I'm sure you're fine without doing anything, unless your dog is the type to "kiss" you inside the mouth right after he eats.
if so, maybe just stay away from him for a bit and then go say hi


----------



## eternalstudent (Jul 22, 2010)

Occasionally Becka will spend a while licking the floor of the kitchen and end up with doggy drool on the tip of her chin, at this point you realise there is a floor with doggy anatomy as she can not for love nor money lick this point. She got quite deft at using either my curtains or the bed to clean her-self on . Now I just use a paper towel when it happens.

You definitely do not need to be using anti anything wipes.


----------



## rannmiller (Jun 27, 2008)

I've been feeding raw for 3 1/2 years and have not once wiped my dogs off after eating and not once have I gotten sick from them. I think it's completely unnecessary.


----------



## Sprocket (Oct 4, 2011)

Um never?

I really never thought about it and probably never will. I wipe up the floor if they eat inside but never their face or paws. Just seems silly to me.


----------



## Sprocket (Oct 4, 2011)

As I wrote that last post in my phone, Sprocket jumped up in my lap and took a lick out of my whiskey.

He ate just an hour ago and is now sneaking a night cap.


----------



## Dude and Bucks Mamma (May 14, 2011)

Baby wipes. With Buck being a hound, his ears get in everything so it is a good way to just generally keep them clean. He also has those big floppy lips. I just keep baby wipes by the back door (they eat outside) and wipe his ears and lips when he comes in. If they eat something that requires front foot use we wipe them too. We have ALL carpet and we spend a lot of time on the floor. We don't own our home either so when we leave this command we have to pay for anything damaged so I try to keep the carpet (which was brand spanking new when we moved in since the last family trashed the floor) as clean as possible. It rains a lot here so mud would get tracked in. Wiping them up really isn't just for cleaning up after they eat but to keep the mud out too.

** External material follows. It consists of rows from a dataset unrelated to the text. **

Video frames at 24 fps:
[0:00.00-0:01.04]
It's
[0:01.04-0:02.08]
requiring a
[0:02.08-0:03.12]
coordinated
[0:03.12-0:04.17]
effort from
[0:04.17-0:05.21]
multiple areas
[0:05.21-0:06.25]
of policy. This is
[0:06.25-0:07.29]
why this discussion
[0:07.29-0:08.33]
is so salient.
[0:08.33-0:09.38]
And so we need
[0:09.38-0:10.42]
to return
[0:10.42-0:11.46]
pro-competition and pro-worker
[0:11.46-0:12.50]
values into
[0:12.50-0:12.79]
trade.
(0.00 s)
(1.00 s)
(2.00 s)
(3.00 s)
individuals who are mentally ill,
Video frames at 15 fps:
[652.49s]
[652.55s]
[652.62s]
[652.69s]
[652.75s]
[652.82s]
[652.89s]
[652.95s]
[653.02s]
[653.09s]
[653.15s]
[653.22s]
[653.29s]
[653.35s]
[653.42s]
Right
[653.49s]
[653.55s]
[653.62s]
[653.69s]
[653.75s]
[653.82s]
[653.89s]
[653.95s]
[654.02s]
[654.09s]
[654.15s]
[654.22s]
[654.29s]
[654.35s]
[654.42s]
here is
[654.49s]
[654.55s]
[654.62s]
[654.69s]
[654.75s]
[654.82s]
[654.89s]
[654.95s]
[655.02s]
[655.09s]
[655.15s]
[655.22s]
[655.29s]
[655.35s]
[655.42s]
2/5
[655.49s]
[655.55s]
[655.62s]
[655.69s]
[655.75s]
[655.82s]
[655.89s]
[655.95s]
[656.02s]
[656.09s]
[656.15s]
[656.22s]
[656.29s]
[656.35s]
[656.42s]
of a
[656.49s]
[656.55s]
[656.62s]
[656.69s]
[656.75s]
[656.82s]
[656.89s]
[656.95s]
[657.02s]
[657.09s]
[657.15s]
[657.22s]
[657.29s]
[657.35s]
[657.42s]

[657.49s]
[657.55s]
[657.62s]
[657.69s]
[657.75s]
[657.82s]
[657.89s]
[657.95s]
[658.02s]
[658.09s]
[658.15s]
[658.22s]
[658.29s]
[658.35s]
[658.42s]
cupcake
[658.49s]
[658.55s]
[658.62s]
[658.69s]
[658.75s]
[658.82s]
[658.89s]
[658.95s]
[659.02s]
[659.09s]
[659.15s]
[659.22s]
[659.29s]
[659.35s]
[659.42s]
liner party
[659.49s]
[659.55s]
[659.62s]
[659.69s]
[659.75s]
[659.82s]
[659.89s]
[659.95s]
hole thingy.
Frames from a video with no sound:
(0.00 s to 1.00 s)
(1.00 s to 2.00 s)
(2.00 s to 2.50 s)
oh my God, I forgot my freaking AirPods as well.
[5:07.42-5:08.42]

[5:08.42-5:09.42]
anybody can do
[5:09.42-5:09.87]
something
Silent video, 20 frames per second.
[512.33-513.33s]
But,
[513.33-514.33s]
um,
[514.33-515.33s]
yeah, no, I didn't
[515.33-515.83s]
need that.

I don't have a huge issue with my dogs and the raw. They regularly eat off of our forks if we get a fatty bite of OUR dinners or something. They just tend to get visible blood on themselves when they eat red meat... Dude only gets feet wiped when he eats something that requires feet and only gets his face wiped when he has red on his lips. 

For me, it's not the germs but to make sure I don't have to pay to replace anything when we leave this command and they check us out of this apartment.


----------



## Celt (Dec 27, 2010)

It won't disinfect anything, but then again, I don't disinfect in general. But for "bloody" messes (for some reason we get a lot of bones that when crunched into leak all over) I've used wet wipes (good for cleaning up sticky messes too), wet paper towels, and for really "bad" ones the kitchen sink. Hopefully not to digusting, but my pups have taken "sips" from my beverages (milk, water, etc) and it hasn't affected me yet.


----------



## shellbell (Sep 24, 2011)

I don't wipe my dogs down. And they usually jump in my bed right after eating, LOL.

If you are concerned though, maybe spray a vinegar/water solution on a paper towel and wipe with that?


----------



## nupe (Apr 26, 2011)

I use Baby Wipes here to with Buddy.


----------



## naturalfeddogs (Jan 6, 2011)

I never have cleaned their faces or feet, except for Aussie when I was having to "shove" his liver down. Now he eats it on his own so I don't need to anymore.


----------



## barneysmom2510 (Oct 12, 2011)

I have never washed my dogs face. the other night I did notice barney was a bit pink in the white fur around his mouth. He had been eating ab big pork rib so he was working at it for awhile. It went away.


----------